## Stored data entries
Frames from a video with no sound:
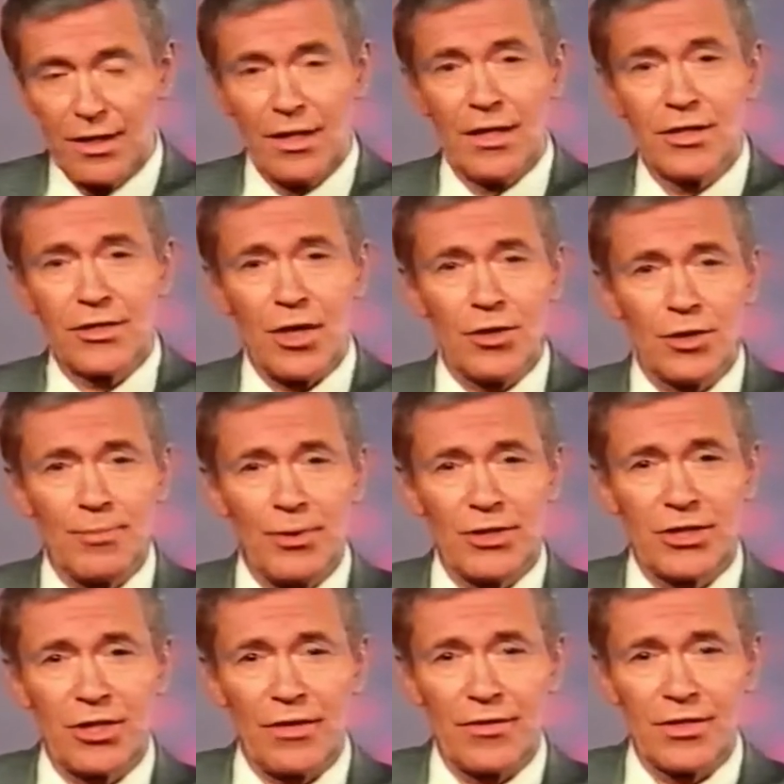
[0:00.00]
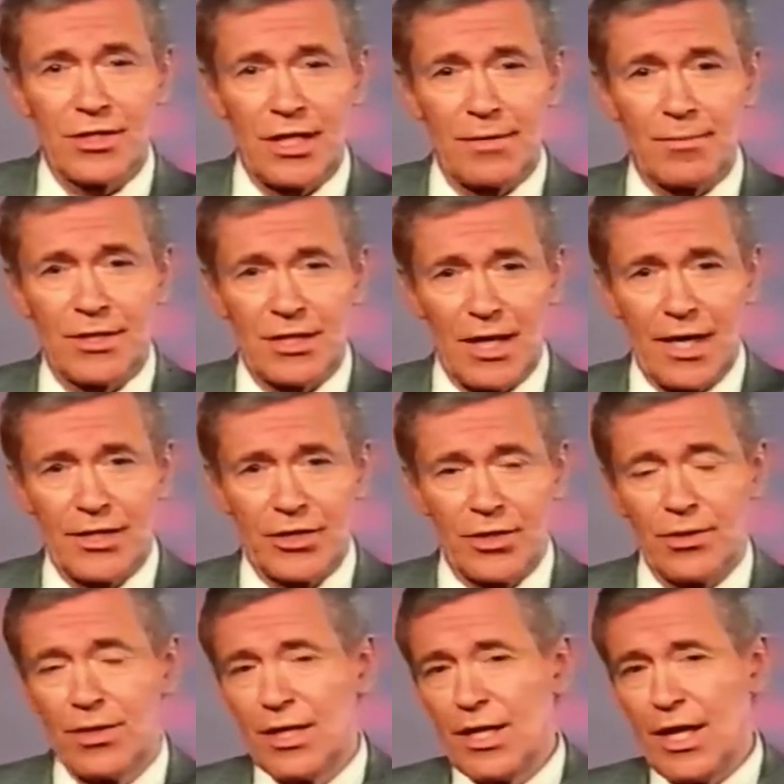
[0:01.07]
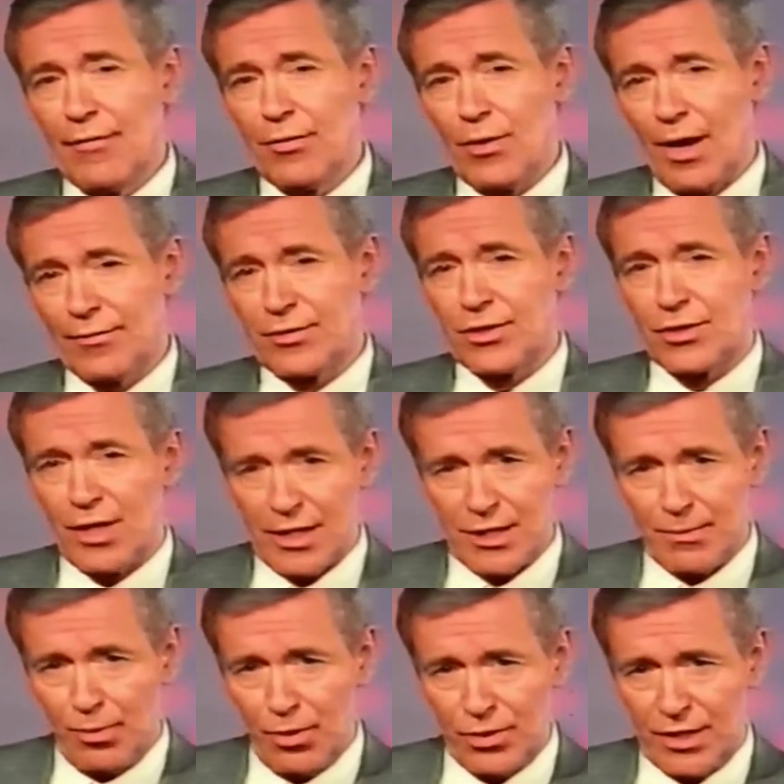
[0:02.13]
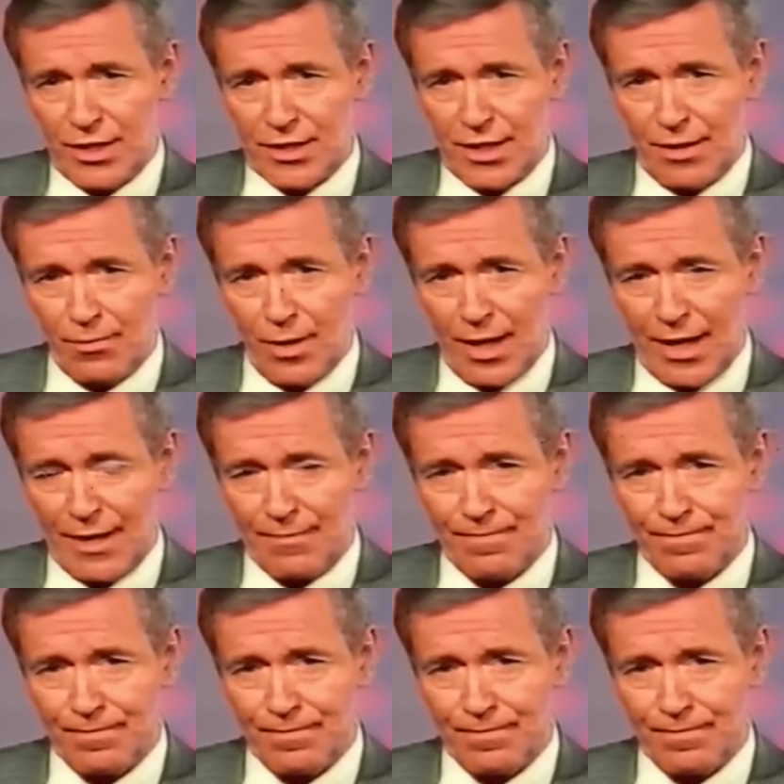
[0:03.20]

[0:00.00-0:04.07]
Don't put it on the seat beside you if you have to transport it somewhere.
* * *
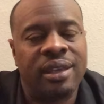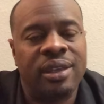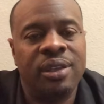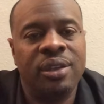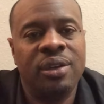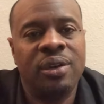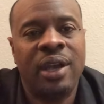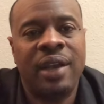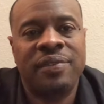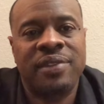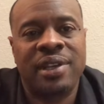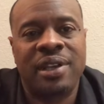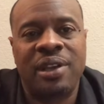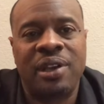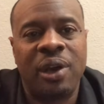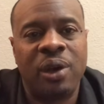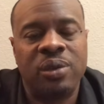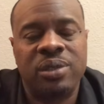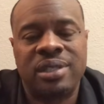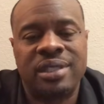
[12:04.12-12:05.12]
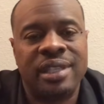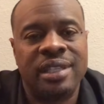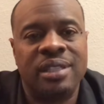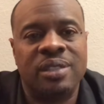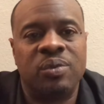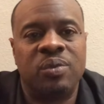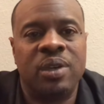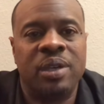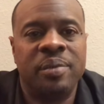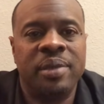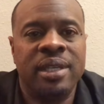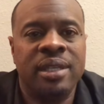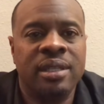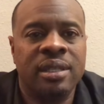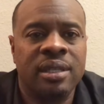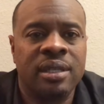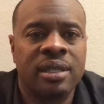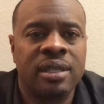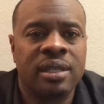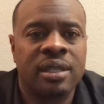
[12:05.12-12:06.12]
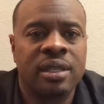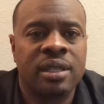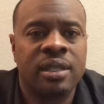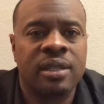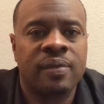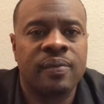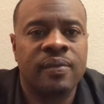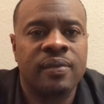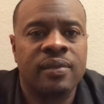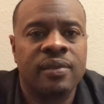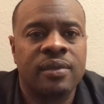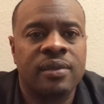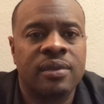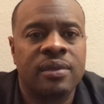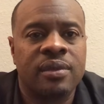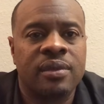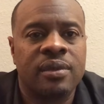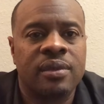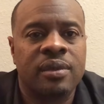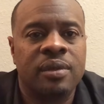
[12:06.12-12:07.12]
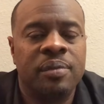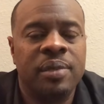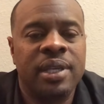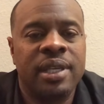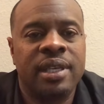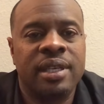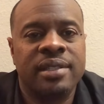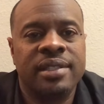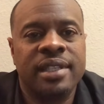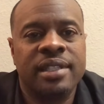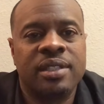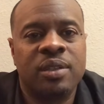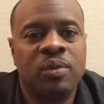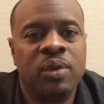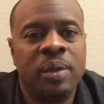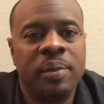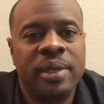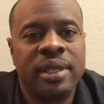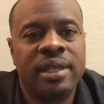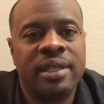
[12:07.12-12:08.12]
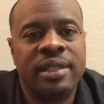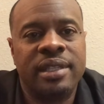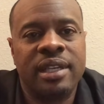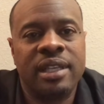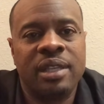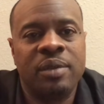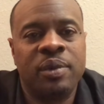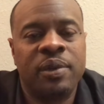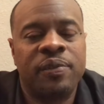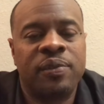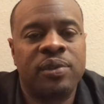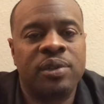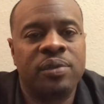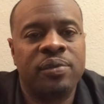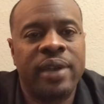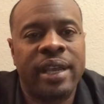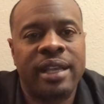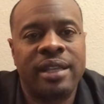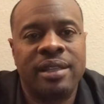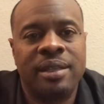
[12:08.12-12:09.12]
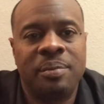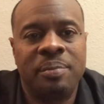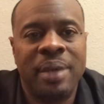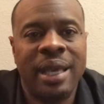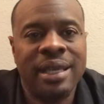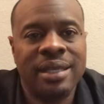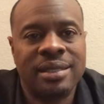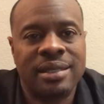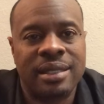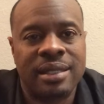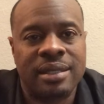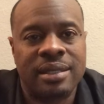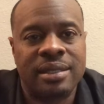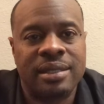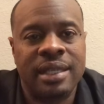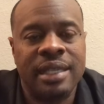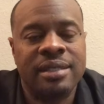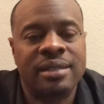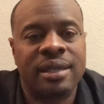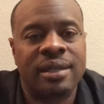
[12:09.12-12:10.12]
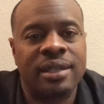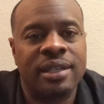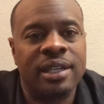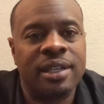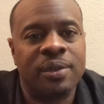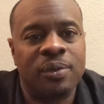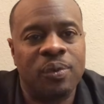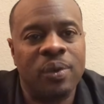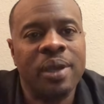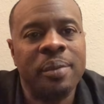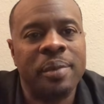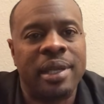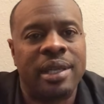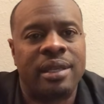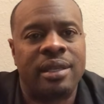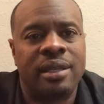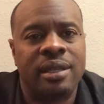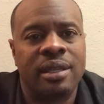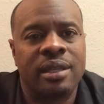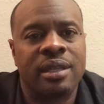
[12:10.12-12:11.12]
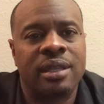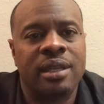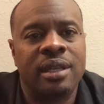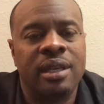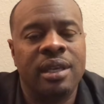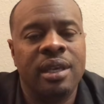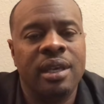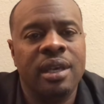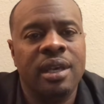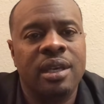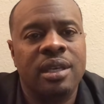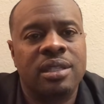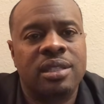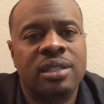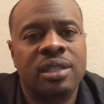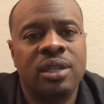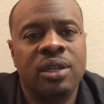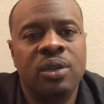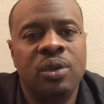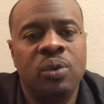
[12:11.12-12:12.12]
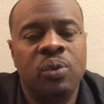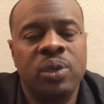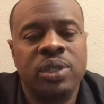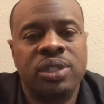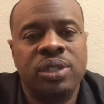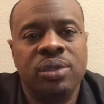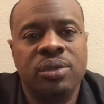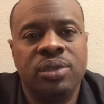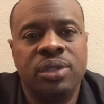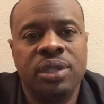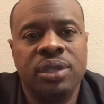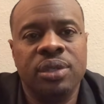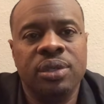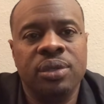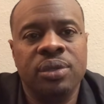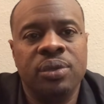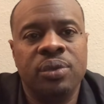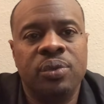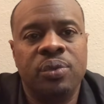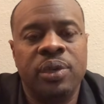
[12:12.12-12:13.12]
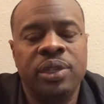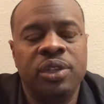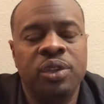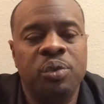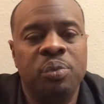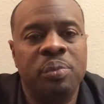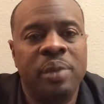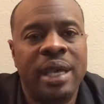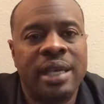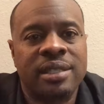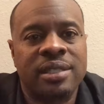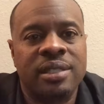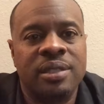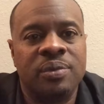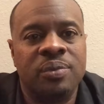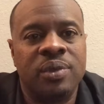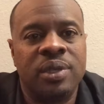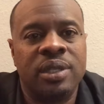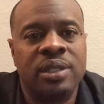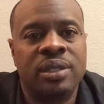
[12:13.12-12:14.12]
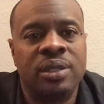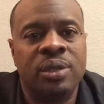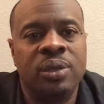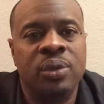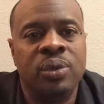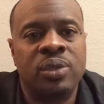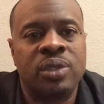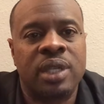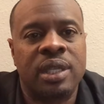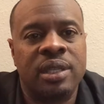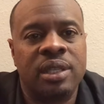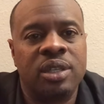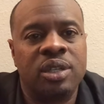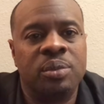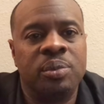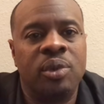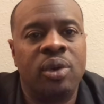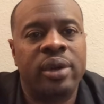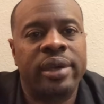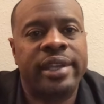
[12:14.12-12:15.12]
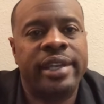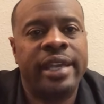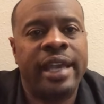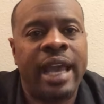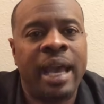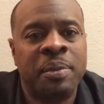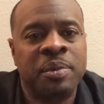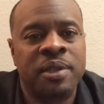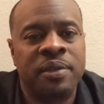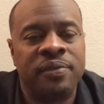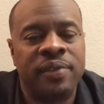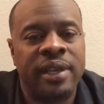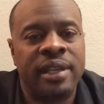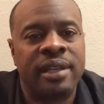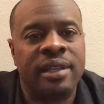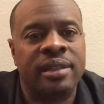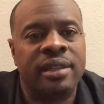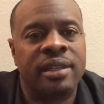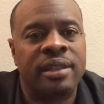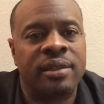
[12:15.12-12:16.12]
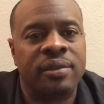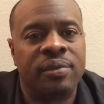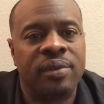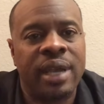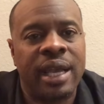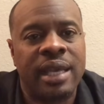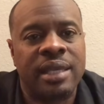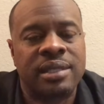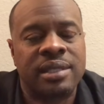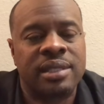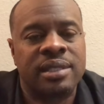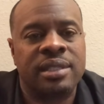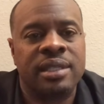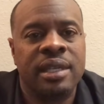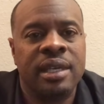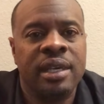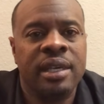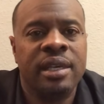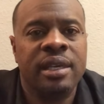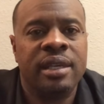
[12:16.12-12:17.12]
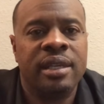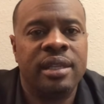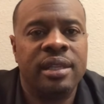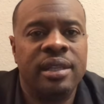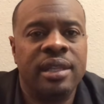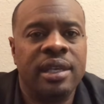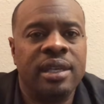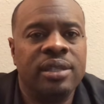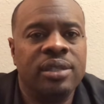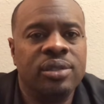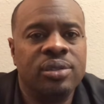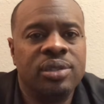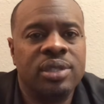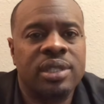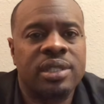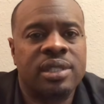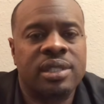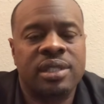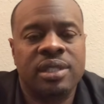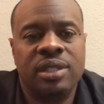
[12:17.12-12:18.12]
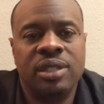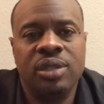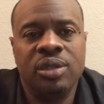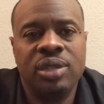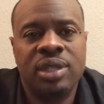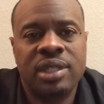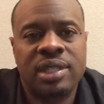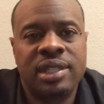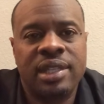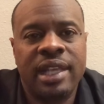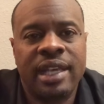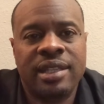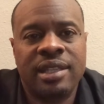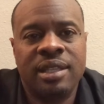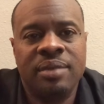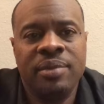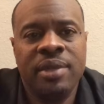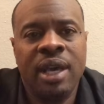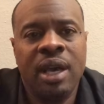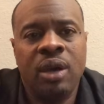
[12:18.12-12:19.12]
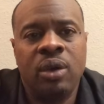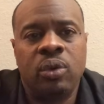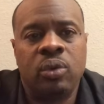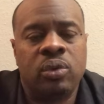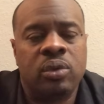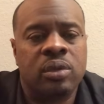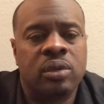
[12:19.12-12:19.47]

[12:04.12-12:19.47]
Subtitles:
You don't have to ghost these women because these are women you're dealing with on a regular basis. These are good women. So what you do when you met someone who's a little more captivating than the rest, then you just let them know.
==
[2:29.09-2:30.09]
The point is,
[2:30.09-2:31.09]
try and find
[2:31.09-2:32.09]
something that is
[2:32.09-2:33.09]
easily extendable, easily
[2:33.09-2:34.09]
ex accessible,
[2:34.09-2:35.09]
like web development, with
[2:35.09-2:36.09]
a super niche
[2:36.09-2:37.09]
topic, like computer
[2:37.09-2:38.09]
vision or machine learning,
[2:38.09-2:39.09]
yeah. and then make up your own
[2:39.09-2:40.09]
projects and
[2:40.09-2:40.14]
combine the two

## Exercise brief
Above are some entries; copy exactly the lines from the line with "[12:13.12-12:14.12]" through the line with "[12:04.12-12:19.47]", both included, but none of the pictures.

## Solution below
[12:13.12-12:14.12]
[12:14.12-12:15.12]
[12:15.12-12:16.12]
[12:16.12-12:17.12]
[12:17.12-12:18.12]
[12:18.12-12:19.12]
[12:19.12-12:19.47]

[12:04.12-12:19.47]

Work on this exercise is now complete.